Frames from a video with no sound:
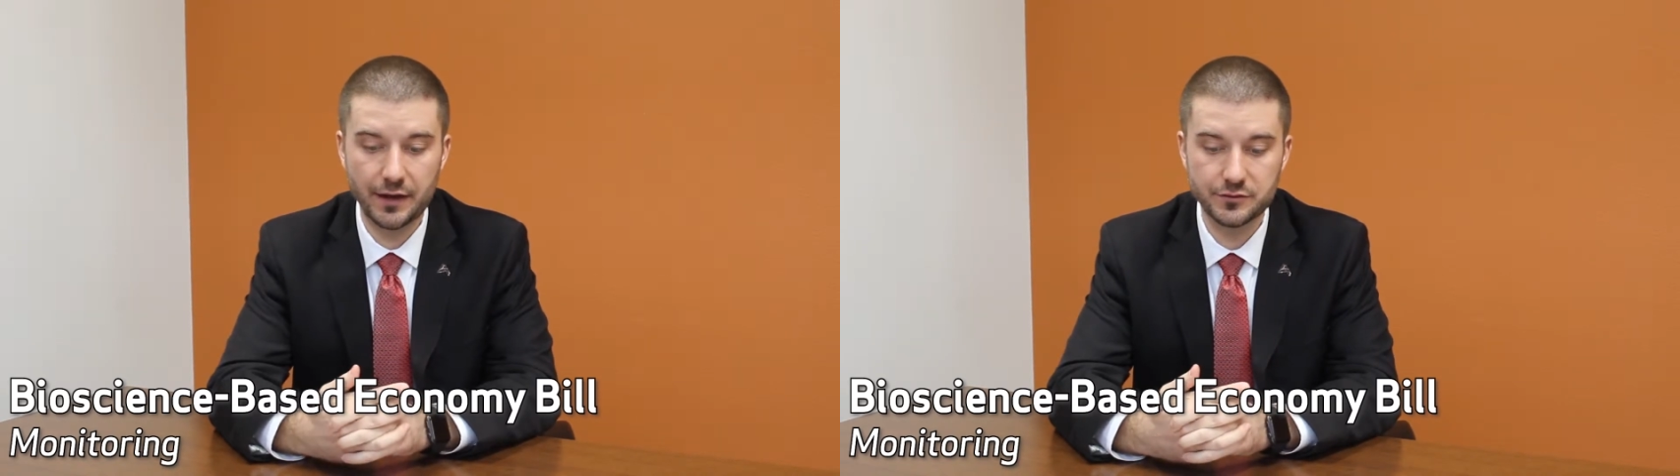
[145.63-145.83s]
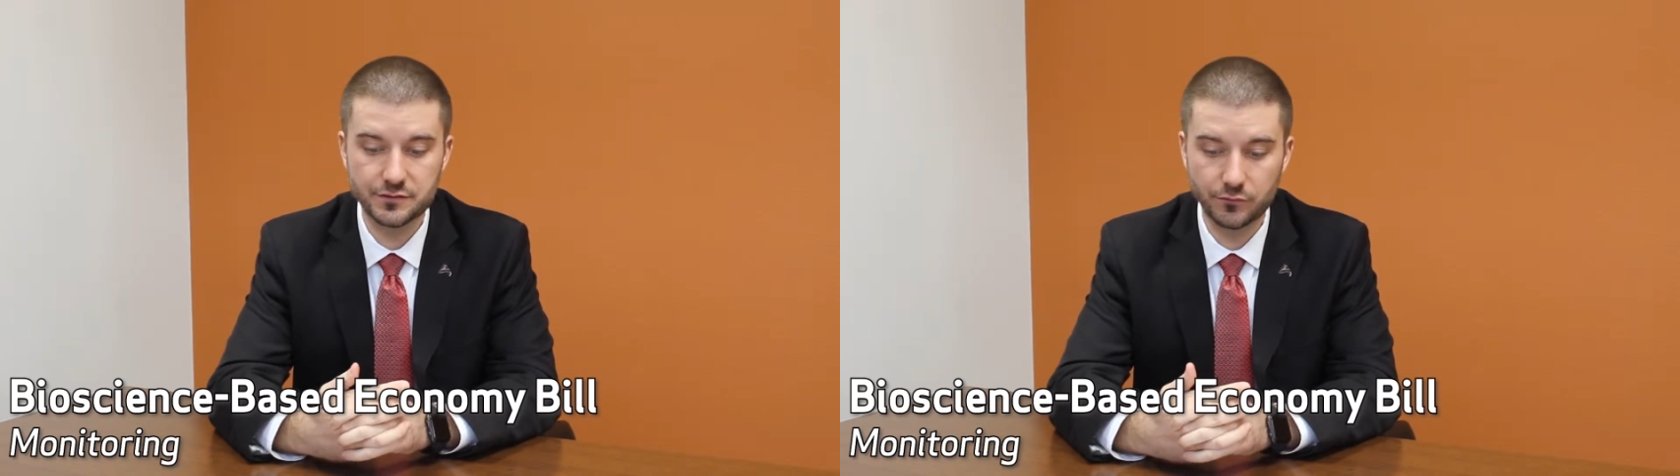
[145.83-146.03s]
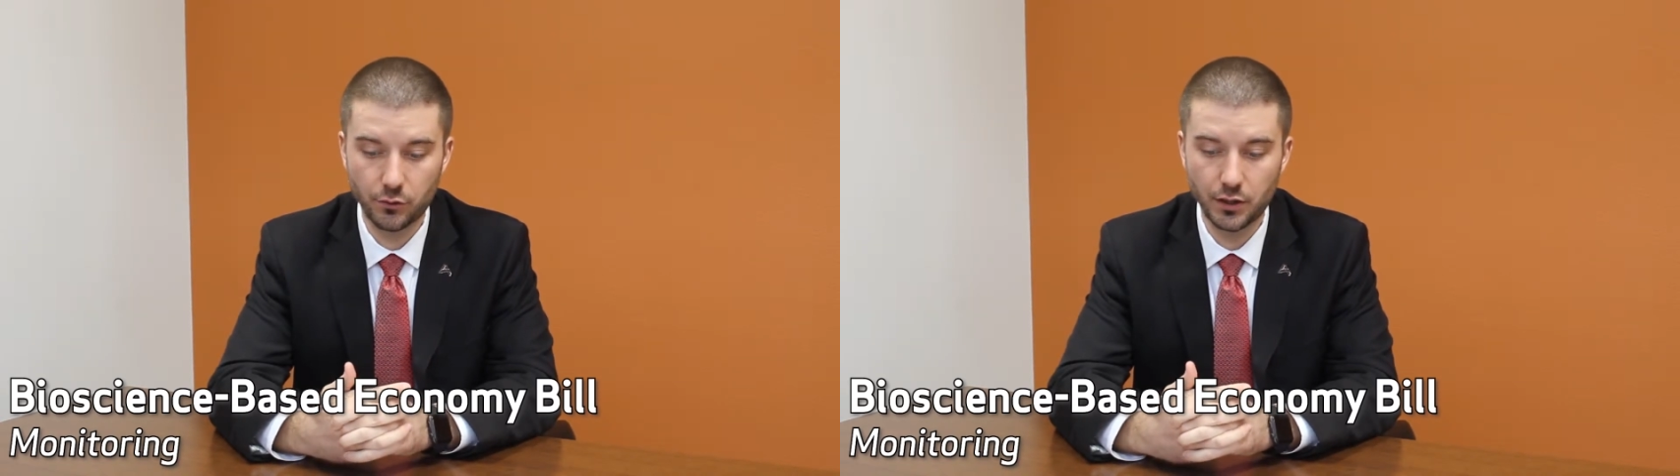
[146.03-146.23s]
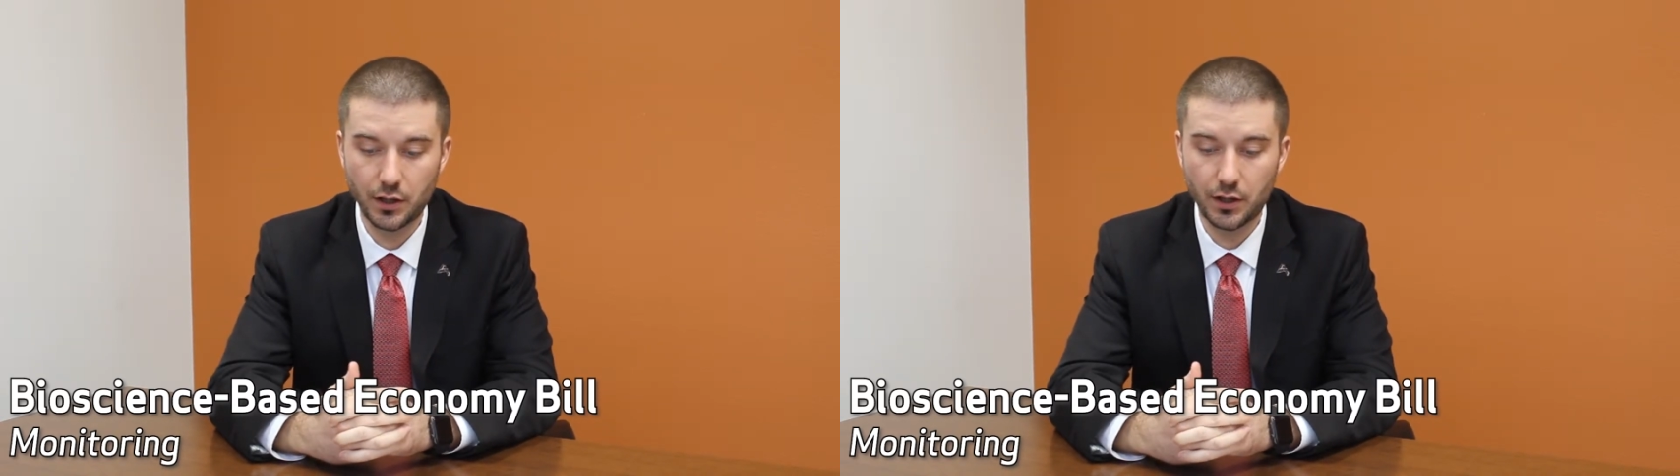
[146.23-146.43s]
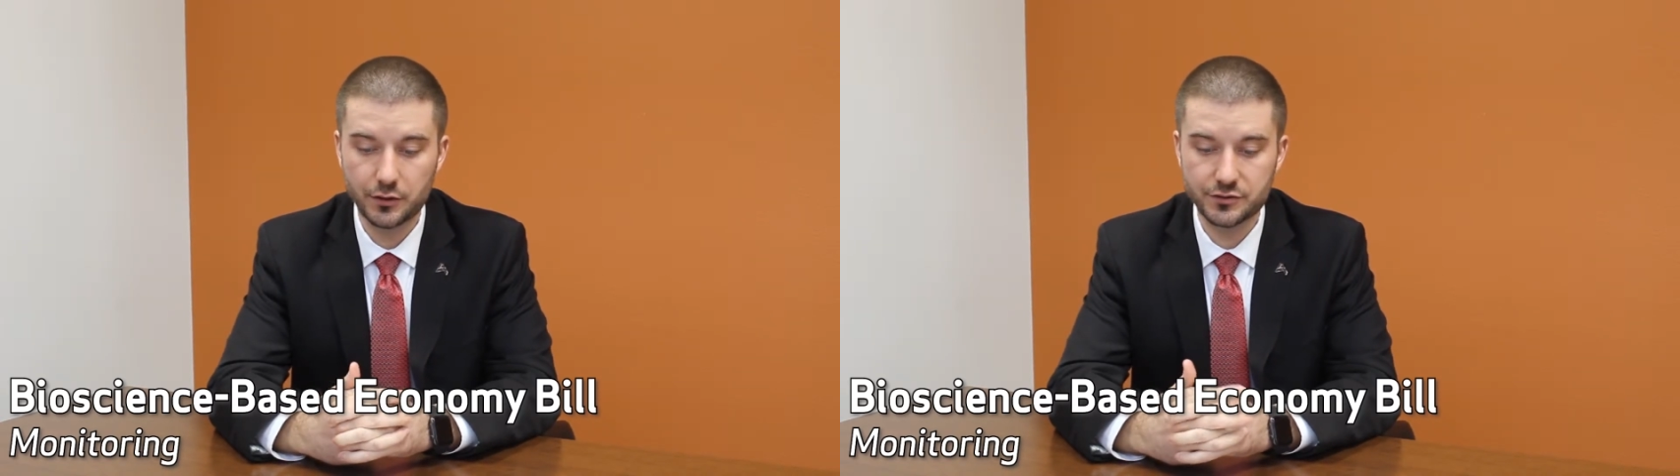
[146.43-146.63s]
House
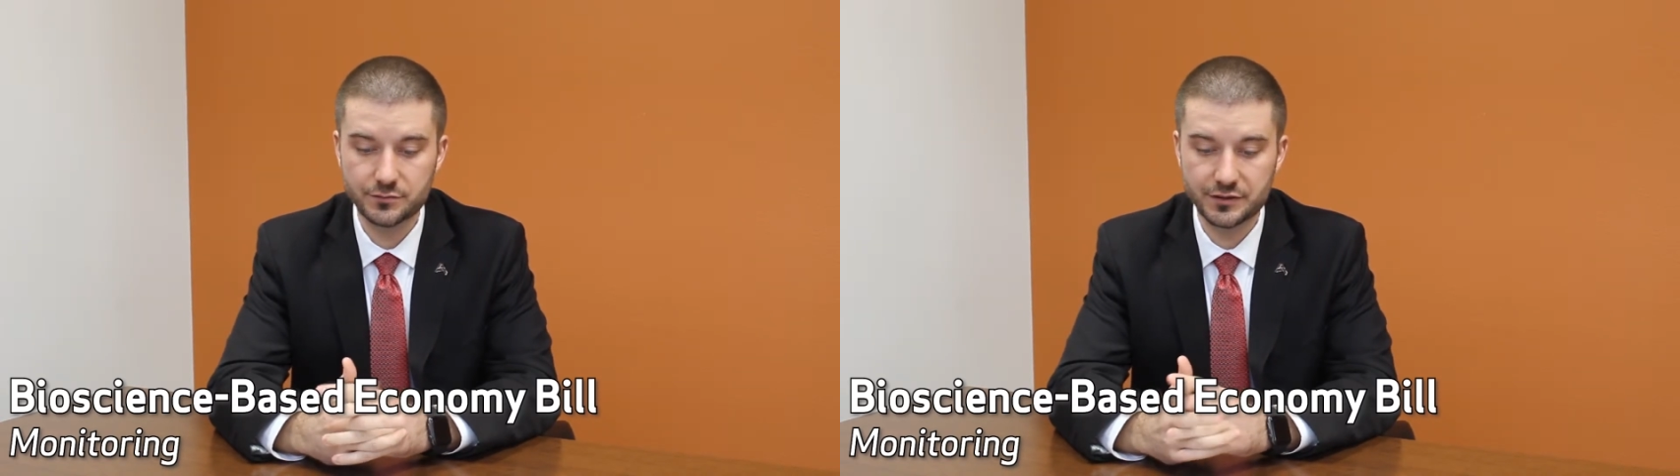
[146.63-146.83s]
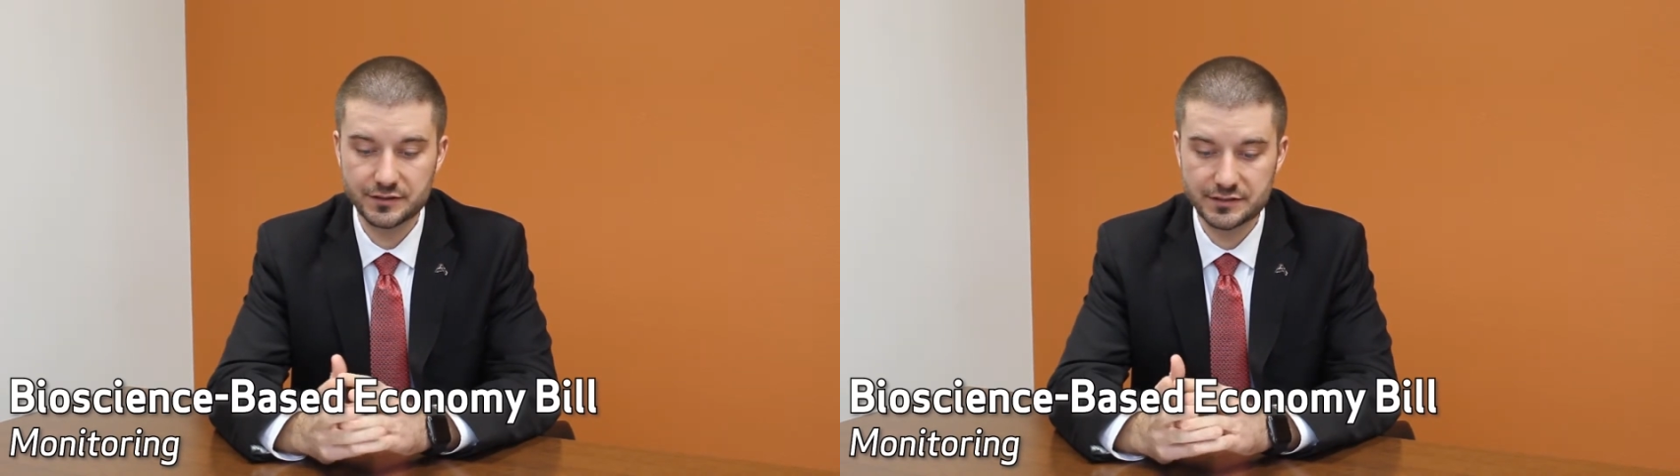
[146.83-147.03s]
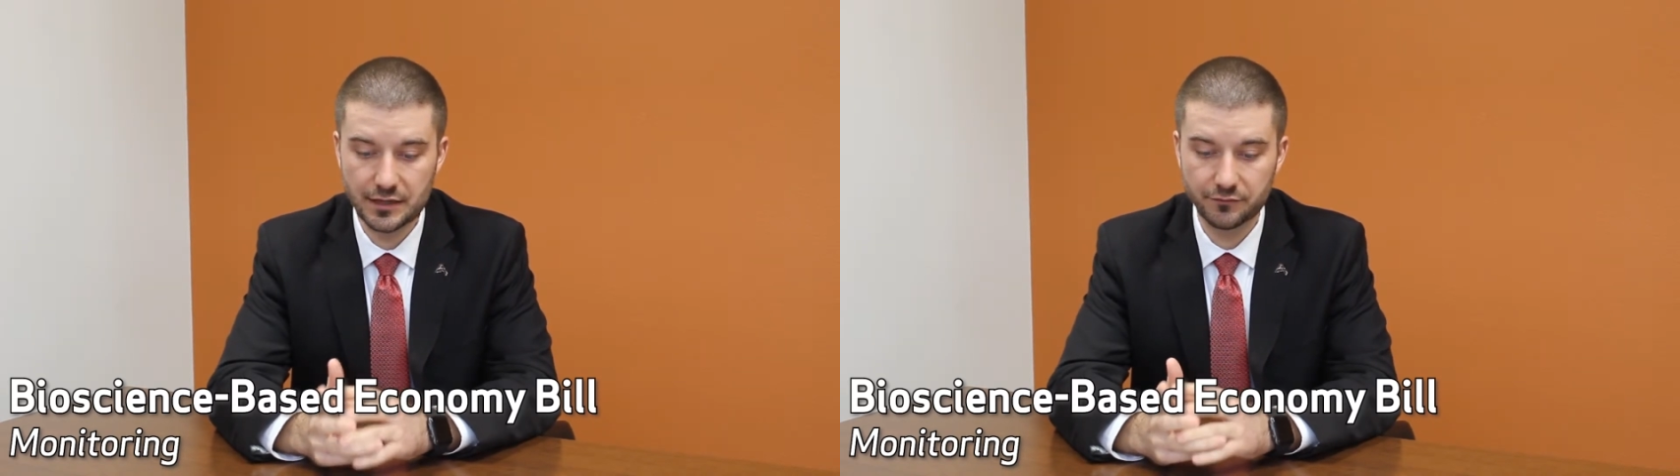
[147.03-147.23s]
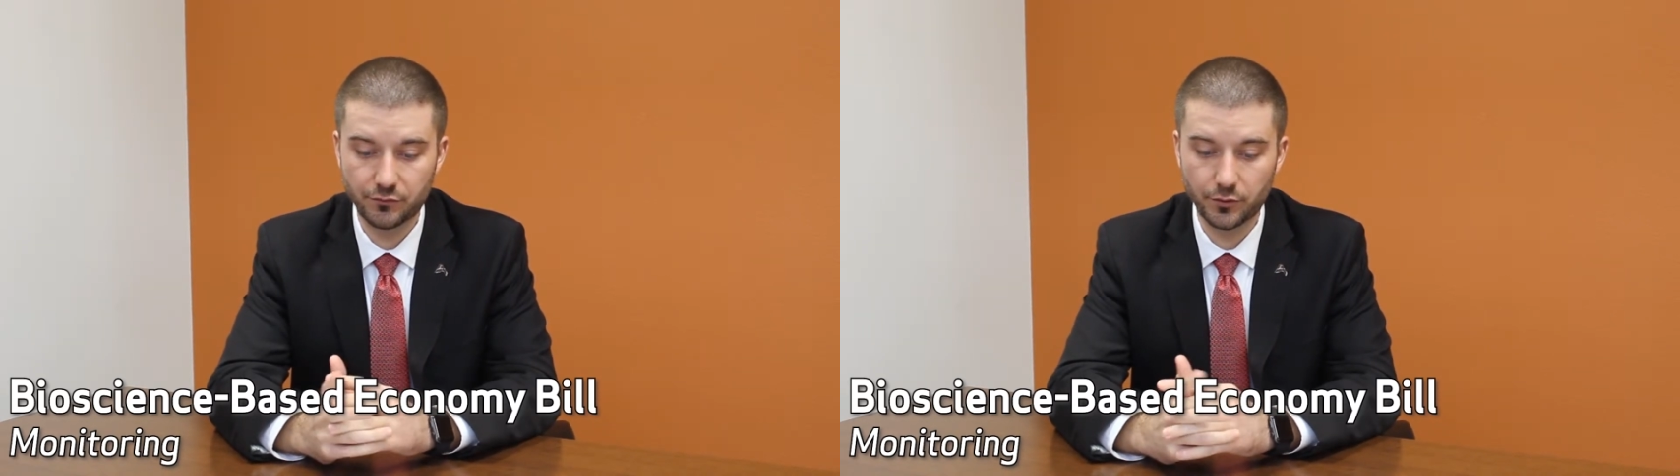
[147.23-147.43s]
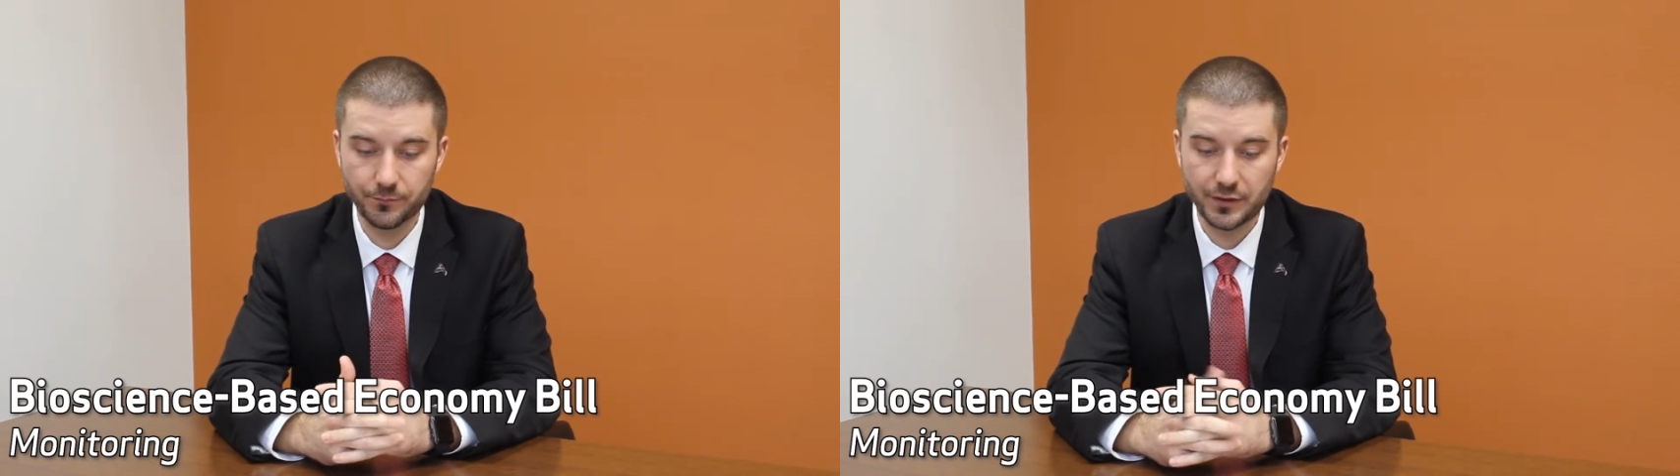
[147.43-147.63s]
floor, excuse me, the Senate
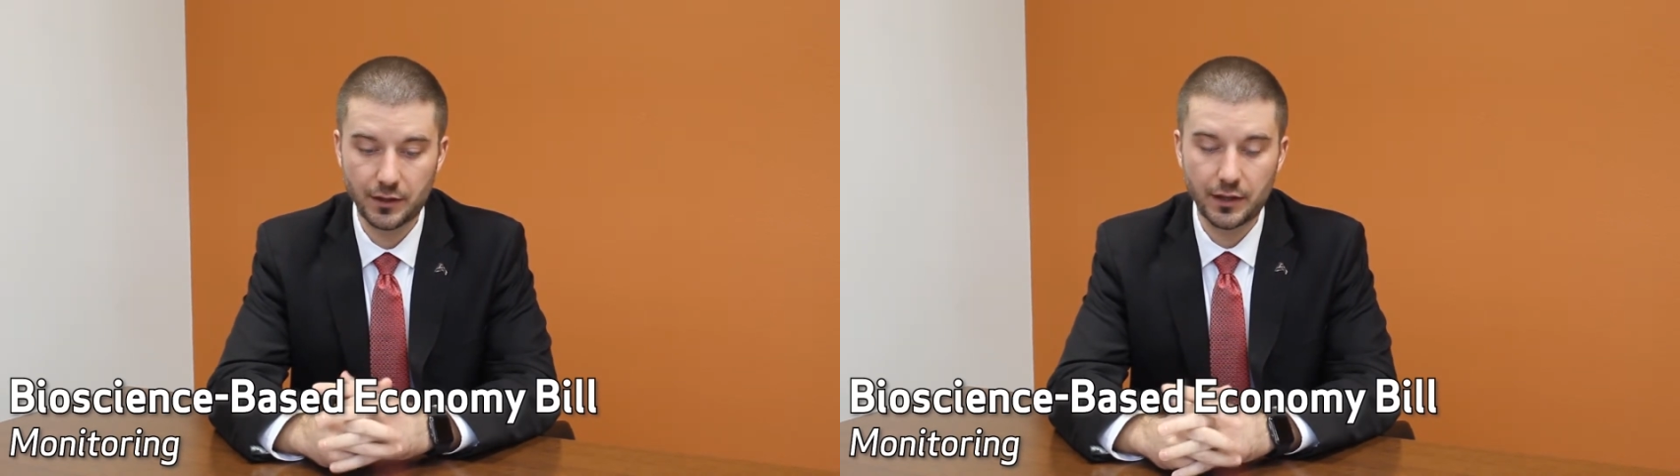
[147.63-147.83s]
floor.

================================

* **EXERCISE DESCRIPTION**: Please set down each line of the listing above word for word, skipping any pictures.

* **SOLUTION TO THE PROBLEM**:
Frames from a video with no sound:
[145.63-145.83s]
[145.83-146.03s]
[146.03-146.23s]
[146.23-146.43s]
[146.43-146.63s]
House
[146.63-146.83s]
[146.83-147.03s]
[147.03-147.23s]
[147.23-147.43s]
[147.43-147.63s]
floor, excuse me, the Senate
[147.63-147.83s]
floor.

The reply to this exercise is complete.